Barry Mason
Big business and the super-rich have seen their fortunes reach stratospheric levels in recent years. Last year’s Sunday Times Rich List revealed the richest 1,000 people in Britain had amassed nearly £750 billion in known income and assets. Throughout the pandemic multi-billion-pound bailout schemes shovelled more wealth to those at the top.
But as the pandemic began, record numbers of children were living in poverty. A survey of households earning less than 60 percent of average income in March 2020 found the number of children living in poverty had risen to 4.3 million, up from 4.1 million the year before.
This means nearly a third of UK children were living in poverty even before the pandemic hit.
Analysis of the government’s figures by the Child Poverty Action Group (CPAG) charity showed:
- 51 percent of all children in poverty are in families with a youngest child aged under five
- 75 percent of poor children lived in working families in 2019-20, up from 72 percent in 2018-19, and 12 percent of poor children had a self-employed parent
- Poor families have fallen deeper into poverty: 2.9 million children were in deep poverty (i.e., with a household income below 50 percent of AHC [After housing costs]), 600,000 more than in 2010/11
- 1.7 million children went hungry because their family could not afford enough food
- 49 percent of lone parents are now in poverty (up from 44 percent in 2018-19)
- 47 percent of children in families with three or more children were in poverty, up from 43 percent the year before and 36 precent a decade earlier
Commenting on the figures, CPAG chief executive Alison Garnham said, “Today’s poverty figures show what was clear all along, that low-income families with children entered the pandemic financially vulnerable and with child poverty having risen by 700,000 since 2012 when benefit cuts began...
“We have now seen a decade of cuts to our social safety net and entered the pandemic expecting to spend £36 billion a year less on social security, so it is no surprise that child poverty has risen.”
While the national average figures alone are dire, granular analysis of the survey data has revealed pockets of devastating impoverishment across Britain.
The Daily Mirror reported April 3, “In several neighbourhoods in Glasgow and one in Milton Keynes, shockingly every single child is thought to be living in poverty. In fact, there are 649 neighbourhoods across the country where at least half of children are estimated to be living below the breadline.”
The newspaper quoted End Child Poverty coalition chairperson Anna Feuchtwang’s response, “we are asking children to live in shame, without somewhere decent to live, without adequate food and clothing, and denying them the secure and healthy childhood we all agree children are entitled to.”
In February, a BMJ (formerly, British Medical Journal) editorial spelled out the link between poverty, health and the pandemic, “Even before COVID-19, extremely disturbing trends in health were emerging in England. Growing child poverty, homelessness, and food poverty led to an unprecedented rise in infant mortality, mental health problems, and stalling life expectancy, especially for women in the poorest areas and cities.
“These were the same areas where 10 years of austerity measures had hit the poorest groups the hardest. Larger cuts in government funding to local authorities with higher proportions of children in poverty meant a reduction in spending on vital preventive services in areas where they were needed most. The pandemic arrived in the middle of this worrying scene and amplified existing inequality.
“Food poverty increased, with free school meals—an essential nutritional boost for many low-income families—having to be replaced by emergency measures to prevent children going hungry during school closures. Government support for this scheme has been precarious, and at times the measures have been inadequate to maintain the health of growing children.”
Applications for Universal Credit welfare payments have doubled during the pandemic to six million people. Under pressure, the Johnson government granted a £20 a week increase in Universal Credit payments, but only until September. The government’s pandemic furlough scheme, covering 80 percent of wages, is also due to end that month. Autumn is expected to bring a surge in unemployment, fueling an immense social crisis.

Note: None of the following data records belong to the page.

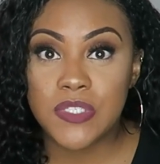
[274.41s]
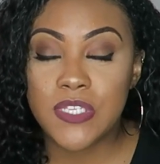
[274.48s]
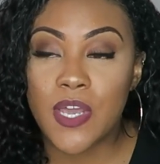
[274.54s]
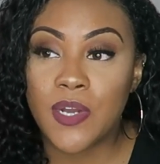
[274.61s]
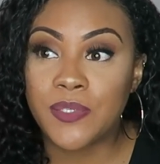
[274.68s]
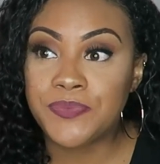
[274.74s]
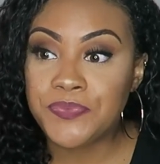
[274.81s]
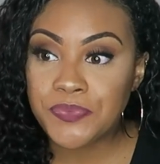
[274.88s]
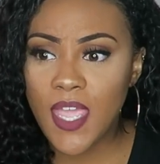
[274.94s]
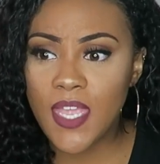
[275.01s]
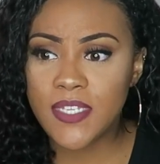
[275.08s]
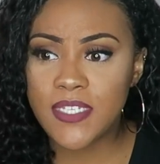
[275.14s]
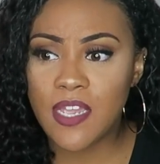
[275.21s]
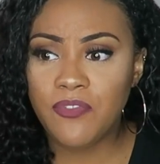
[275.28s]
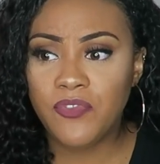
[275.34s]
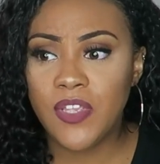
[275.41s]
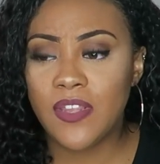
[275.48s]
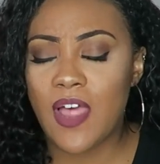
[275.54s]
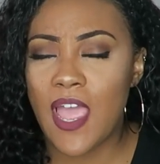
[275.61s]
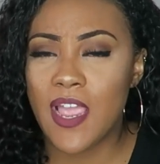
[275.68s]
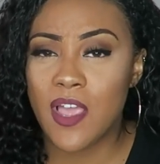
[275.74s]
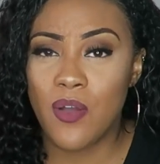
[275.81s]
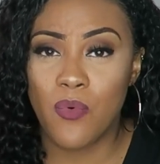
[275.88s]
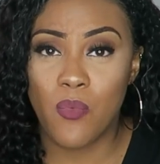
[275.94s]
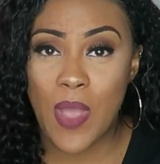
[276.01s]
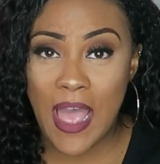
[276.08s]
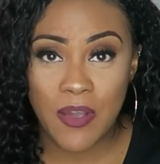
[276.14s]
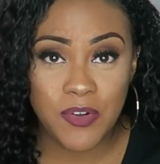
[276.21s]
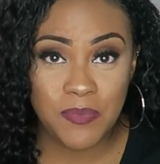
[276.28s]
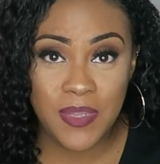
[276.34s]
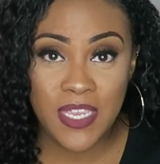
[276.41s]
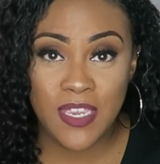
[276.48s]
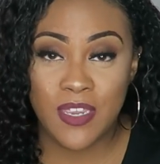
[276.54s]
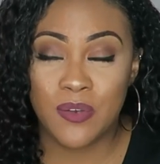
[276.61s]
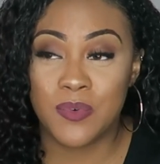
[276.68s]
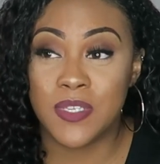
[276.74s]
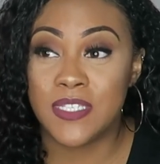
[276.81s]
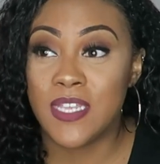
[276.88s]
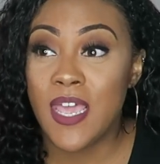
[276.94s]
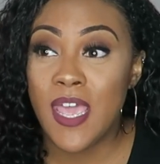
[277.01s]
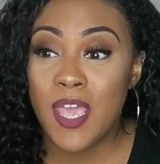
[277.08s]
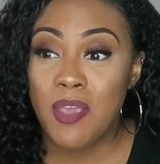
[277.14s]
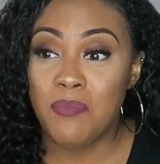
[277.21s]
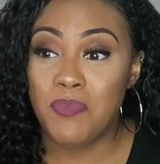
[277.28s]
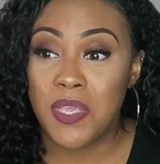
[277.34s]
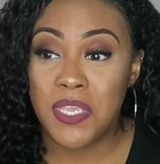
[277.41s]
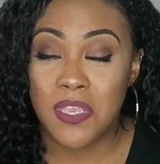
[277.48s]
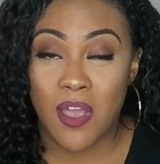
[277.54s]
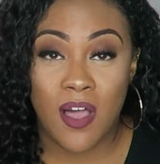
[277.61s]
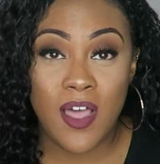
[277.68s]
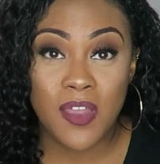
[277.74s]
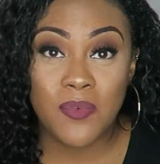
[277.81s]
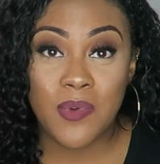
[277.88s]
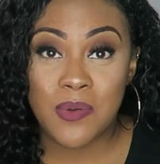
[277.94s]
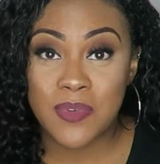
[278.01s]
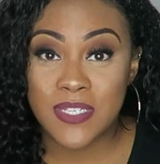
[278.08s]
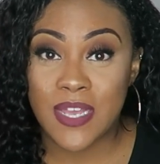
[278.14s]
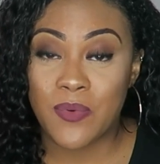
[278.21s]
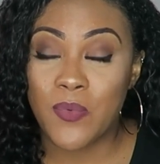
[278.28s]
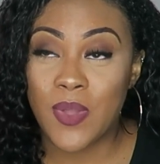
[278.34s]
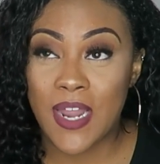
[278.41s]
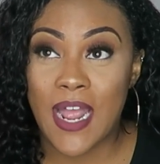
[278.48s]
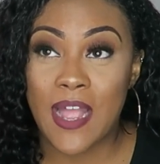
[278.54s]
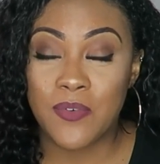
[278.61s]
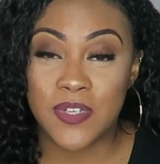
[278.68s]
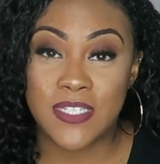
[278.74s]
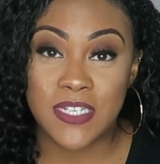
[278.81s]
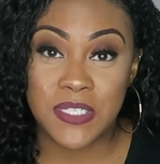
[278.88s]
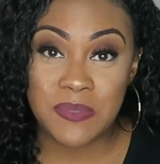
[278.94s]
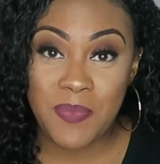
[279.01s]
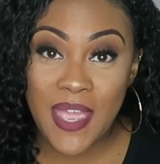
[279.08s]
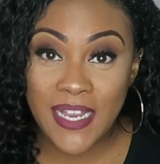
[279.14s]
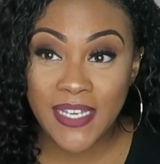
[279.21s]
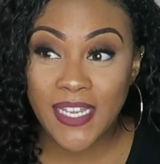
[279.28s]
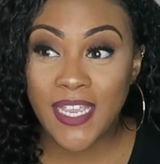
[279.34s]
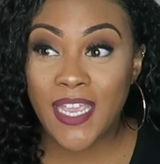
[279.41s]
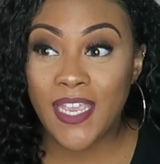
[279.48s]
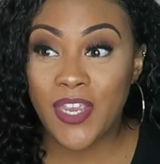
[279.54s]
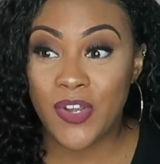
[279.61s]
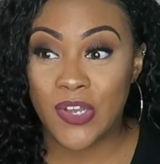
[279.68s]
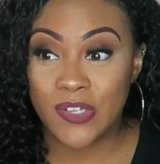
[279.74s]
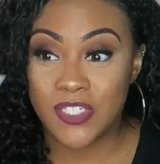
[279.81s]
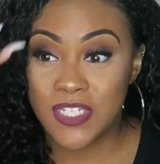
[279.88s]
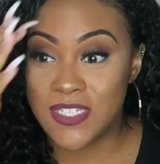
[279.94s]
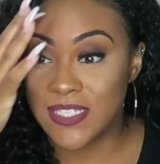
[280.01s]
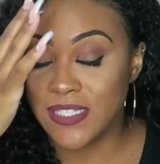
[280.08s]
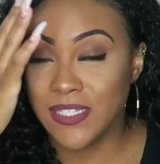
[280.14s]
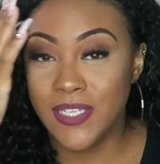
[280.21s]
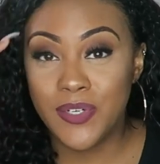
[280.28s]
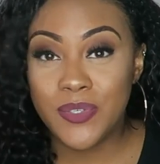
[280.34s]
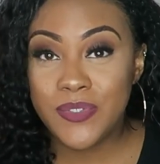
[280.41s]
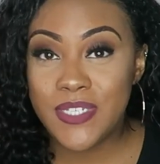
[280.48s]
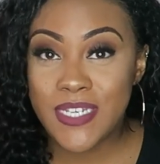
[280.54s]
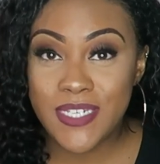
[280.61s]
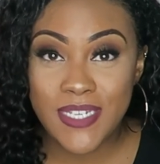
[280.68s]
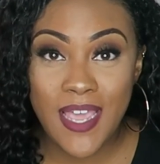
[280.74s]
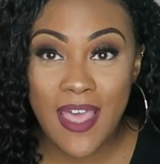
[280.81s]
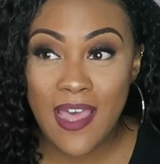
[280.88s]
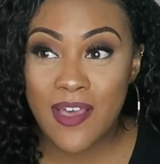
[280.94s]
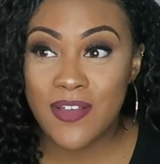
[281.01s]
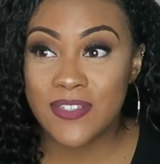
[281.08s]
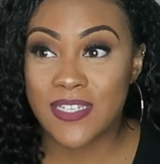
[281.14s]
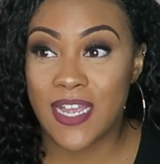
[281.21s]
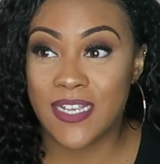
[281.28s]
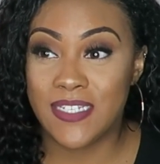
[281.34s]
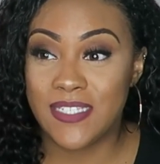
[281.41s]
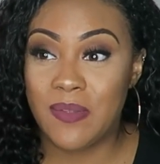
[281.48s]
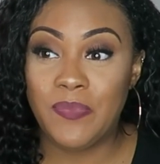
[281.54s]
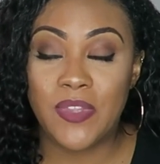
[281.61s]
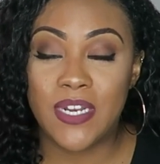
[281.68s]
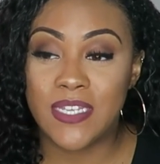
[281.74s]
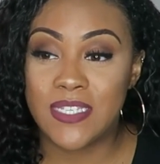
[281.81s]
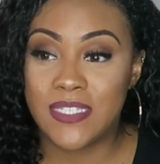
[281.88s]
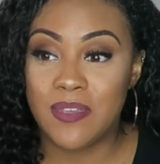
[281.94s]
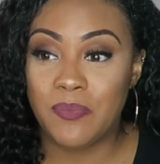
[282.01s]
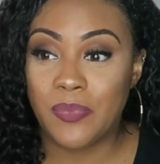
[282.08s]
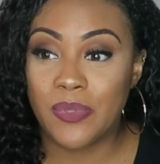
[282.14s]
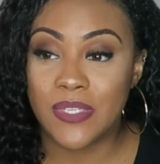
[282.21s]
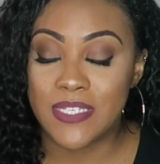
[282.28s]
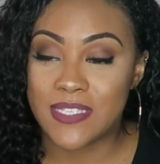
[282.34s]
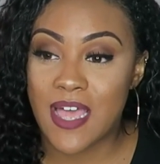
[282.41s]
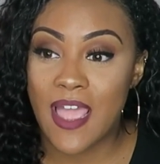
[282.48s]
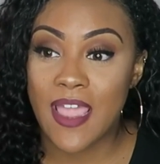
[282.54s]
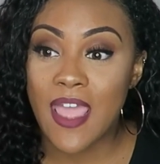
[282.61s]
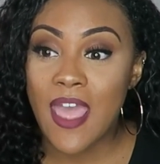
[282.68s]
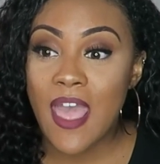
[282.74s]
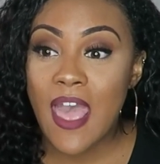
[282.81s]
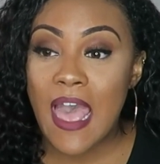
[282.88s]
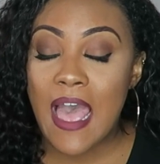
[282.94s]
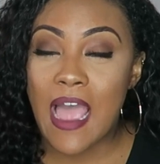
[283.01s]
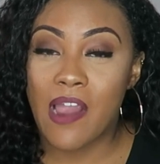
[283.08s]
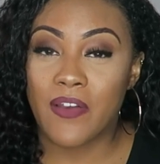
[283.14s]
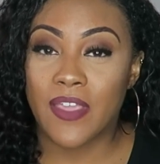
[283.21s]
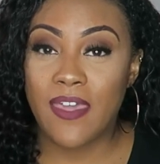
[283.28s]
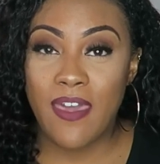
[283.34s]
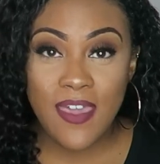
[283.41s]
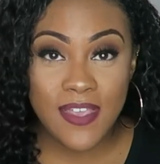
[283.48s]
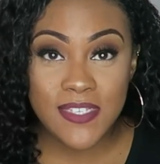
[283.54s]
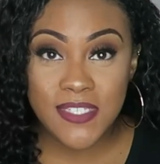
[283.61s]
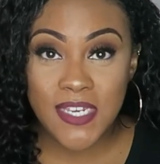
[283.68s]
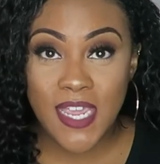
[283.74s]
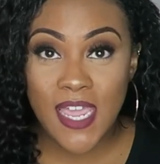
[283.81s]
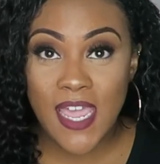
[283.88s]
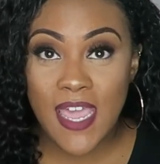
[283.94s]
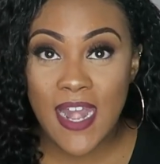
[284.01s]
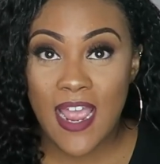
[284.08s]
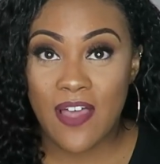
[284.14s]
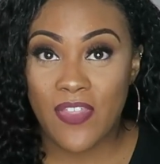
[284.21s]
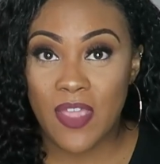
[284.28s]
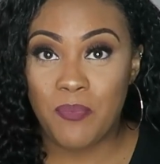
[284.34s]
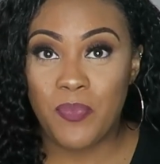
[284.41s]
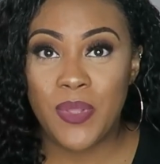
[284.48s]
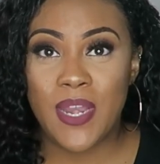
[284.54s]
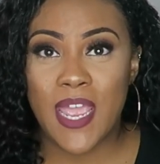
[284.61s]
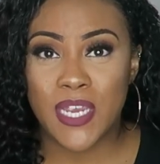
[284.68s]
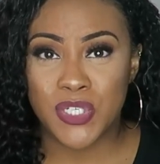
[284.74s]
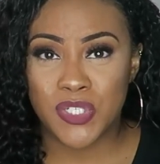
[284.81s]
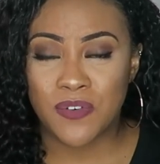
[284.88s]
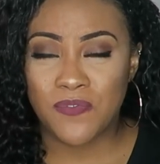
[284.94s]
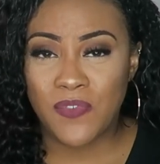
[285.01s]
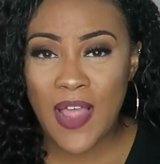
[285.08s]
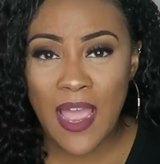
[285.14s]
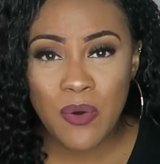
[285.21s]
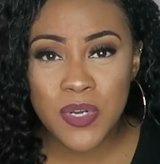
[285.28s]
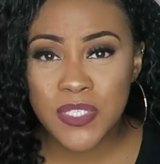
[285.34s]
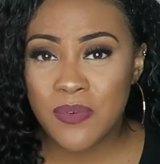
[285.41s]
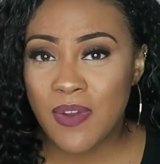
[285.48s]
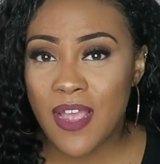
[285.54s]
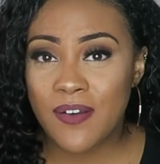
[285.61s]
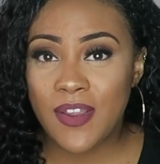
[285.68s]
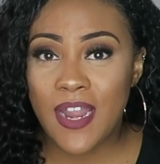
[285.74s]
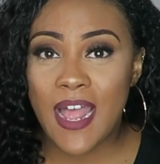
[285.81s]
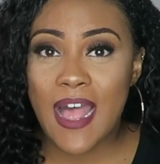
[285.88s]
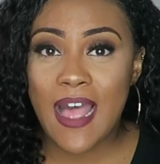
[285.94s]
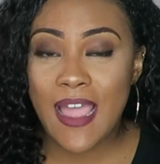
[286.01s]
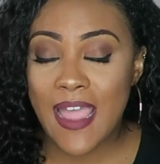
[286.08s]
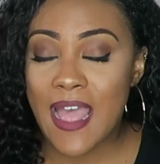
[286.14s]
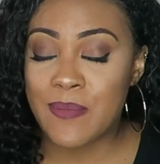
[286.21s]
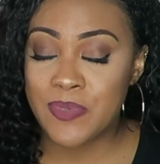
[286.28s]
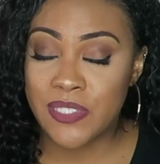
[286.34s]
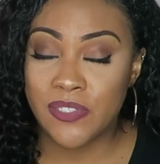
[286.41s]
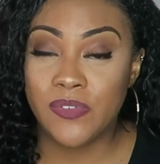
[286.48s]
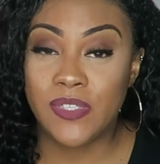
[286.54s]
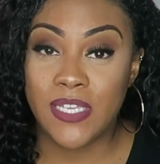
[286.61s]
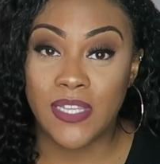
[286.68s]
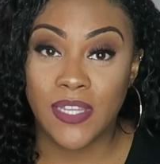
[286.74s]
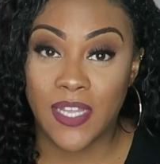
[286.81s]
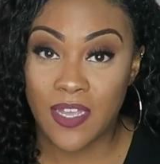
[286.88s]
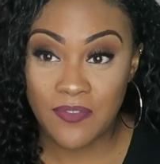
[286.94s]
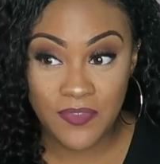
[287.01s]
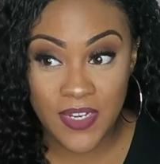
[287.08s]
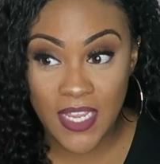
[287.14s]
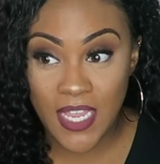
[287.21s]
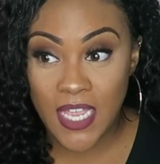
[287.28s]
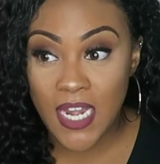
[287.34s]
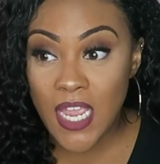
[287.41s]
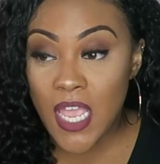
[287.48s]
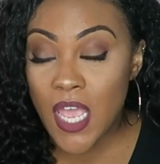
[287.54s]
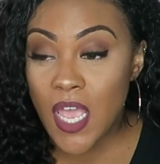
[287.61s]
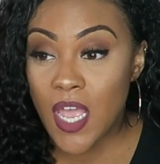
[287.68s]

So it definitely wowed me. It was beyond what I was expecting. You know, just little details, something as simple as our cake stand, how they put extra flowers around it. I absolutely loved it.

Dependence on food banks has risen markedly. The Trussell Trust, the UK’s biggest food bank charity, reported on April 22, “In the last year, a record 2.5 million emergency food parcels were distributed to people in crisis by food banks in the Trussell Trust network. A 33 percent increase on the previous year and a devastating 128 percent increase on the same period five years ago (2015/16). Without the hard work and dedication of thousands of food bank volunteers and staff, at over a thousand locations across the UK, the impact of the pandemic on hundreds of thousands of people would have been even more severe.”

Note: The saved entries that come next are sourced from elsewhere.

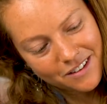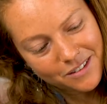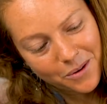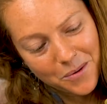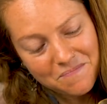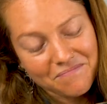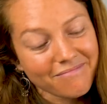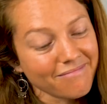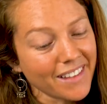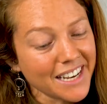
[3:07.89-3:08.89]
So
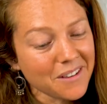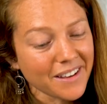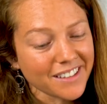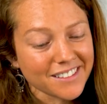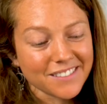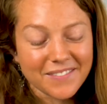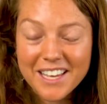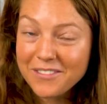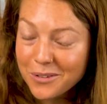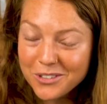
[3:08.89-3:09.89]
anyways,
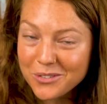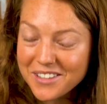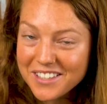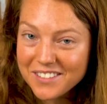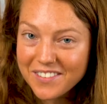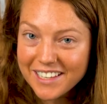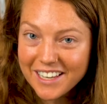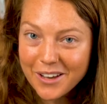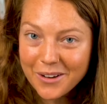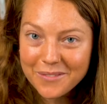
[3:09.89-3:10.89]
if you enjoyed this
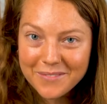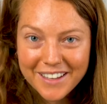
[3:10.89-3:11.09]
video,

The Trust reported that 94 percent of people referred to food banks are destitute.
Although the Trussell Trust is the biggest food bank provider, it is by no means the only one. Around a thousand independent food bank providers were operating in the UK last year. A study by Kellogg’s published in February, “Filling the poverty gap: the increasing role of schools in supporting families” noted, “Shocking new research reveals families impacted by poverty during the pandemic are turning to their local school for food. A fifth (18 percent) of schools say they’ve started a foodbank to provide families in their community with access to emergency food parcels.”
The numbers of school children registered for free school meals increased by around 200,000 during the first year of the pandemic to over 1.6 million. This represents around a fifth of the 8.2 million children in state schooling.